SUPPLIED ENTRIES:
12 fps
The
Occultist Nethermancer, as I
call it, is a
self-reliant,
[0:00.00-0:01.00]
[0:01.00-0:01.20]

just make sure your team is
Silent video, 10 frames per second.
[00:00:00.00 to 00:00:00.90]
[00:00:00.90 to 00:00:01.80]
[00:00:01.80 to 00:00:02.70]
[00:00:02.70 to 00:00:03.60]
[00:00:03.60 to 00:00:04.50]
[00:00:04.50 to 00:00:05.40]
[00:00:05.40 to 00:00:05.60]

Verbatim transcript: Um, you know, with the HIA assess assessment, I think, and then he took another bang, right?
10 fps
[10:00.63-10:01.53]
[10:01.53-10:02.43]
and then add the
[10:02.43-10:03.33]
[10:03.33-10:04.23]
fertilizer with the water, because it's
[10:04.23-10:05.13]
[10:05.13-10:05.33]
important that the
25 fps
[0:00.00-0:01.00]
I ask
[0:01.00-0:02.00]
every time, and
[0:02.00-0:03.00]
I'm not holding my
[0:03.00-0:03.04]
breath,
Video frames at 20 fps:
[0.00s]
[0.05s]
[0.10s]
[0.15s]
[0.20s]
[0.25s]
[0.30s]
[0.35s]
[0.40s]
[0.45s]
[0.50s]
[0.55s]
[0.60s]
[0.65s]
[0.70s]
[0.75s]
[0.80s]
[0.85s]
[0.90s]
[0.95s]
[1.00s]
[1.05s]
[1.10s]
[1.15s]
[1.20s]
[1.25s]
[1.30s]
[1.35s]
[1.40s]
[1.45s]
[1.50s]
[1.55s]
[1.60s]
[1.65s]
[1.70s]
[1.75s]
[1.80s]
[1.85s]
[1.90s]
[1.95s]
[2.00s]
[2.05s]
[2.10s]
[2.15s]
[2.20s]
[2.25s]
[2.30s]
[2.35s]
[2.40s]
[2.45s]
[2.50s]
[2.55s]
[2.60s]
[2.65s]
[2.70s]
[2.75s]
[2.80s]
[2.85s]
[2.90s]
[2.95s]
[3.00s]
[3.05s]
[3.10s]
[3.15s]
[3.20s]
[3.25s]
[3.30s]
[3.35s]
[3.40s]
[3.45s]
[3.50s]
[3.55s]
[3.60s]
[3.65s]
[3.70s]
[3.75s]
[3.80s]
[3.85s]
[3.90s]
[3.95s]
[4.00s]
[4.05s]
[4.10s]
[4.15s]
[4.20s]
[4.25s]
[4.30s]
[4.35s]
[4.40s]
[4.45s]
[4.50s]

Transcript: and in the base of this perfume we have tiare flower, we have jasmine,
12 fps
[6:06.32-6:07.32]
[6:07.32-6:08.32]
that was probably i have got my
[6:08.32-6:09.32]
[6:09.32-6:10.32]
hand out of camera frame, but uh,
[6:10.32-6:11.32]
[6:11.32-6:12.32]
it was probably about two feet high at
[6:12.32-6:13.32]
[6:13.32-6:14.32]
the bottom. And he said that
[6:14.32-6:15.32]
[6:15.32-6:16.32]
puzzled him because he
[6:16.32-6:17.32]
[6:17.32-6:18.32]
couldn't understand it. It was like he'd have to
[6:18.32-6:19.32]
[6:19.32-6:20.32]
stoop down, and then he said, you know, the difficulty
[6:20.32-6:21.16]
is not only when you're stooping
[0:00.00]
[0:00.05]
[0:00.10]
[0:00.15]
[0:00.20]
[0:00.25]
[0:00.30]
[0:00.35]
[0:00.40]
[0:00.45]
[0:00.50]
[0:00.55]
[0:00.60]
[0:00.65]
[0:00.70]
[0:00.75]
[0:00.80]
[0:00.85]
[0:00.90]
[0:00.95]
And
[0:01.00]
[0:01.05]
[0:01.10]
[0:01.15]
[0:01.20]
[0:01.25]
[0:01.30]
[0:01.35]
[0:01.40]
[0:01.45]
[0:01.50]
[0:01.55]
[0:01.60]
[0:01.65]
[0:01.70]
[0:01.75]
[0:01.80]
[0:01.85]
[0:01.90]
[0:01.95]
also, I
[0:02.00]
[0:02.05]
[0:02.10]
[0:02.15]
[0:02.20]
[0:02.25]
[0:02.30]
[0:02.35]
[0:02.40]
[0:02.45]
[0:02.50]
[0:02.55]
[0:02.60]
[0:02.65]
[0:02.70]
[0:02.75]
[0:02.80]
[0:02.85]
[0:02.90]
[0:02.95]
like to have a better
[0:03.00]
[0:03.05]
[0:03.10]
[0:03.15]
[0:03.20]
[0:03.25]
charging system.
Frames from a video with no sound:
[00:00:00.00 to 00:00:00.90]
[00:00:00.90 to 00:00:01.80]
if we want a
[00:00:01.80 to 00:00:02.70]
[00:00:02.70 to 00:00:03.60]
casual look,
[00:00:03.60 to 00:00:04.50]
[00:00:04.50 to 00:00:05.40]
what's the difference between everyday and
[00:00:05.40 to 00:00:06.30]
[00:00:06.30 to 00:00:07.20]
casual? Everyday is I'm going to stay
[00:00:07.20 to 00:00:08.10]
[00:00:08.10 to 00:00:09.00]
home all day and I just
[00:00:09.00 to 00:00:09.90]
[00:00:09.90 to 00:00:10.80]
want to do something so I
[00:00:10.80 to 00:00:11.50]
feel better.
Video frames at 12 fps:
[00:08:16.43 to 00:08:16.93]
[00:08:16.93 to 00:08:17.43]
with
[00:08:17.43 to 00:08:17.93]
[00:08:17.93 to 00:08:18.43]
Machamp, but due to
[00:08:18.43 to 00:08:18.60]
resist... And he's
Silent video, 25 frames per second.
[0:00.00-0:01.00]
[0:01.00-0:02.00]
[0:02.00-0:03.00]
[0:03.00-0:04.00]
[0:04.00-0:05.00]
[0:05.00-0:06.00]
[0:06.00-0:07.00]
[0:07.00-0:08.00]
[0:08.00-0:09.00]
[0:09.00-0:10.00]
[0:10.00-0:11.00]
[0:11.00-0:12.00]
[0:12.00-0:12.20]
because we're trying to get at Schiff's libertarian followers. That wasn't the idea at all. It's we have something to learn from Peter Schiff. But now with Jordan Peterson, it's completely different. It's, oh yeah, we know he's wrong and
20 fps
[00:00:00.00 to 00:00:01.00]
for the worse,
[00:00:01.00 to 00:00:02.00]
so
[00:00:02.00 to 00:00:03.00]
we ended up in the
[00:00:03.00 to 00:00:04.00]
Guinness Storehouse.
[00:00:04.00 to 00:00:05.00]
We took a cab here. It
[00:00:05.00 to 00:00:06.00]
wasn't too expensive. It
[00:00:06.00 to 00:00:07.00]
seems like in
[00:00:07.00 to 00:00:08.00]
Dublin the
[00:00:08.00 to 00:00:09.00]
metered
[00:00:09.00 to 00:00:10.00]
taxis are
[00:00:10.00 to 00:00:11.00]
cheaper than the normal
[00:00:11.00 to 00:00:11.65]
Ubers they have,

WHAT IS REQUIRED:
Write out exactly the lines starting with the one that holds "[00:00:09.00 to 00:00:10.00]" and running through the last line above.

SOLUTION TO THE PROBLEM:
[00:00:09.00 to 00:00:10.00]
taxis are
[00:00:10.00 to 00:00:11.00]
cheaper than the normal
[00:00:11.00 to 00:00:11.65]
Ubers they have,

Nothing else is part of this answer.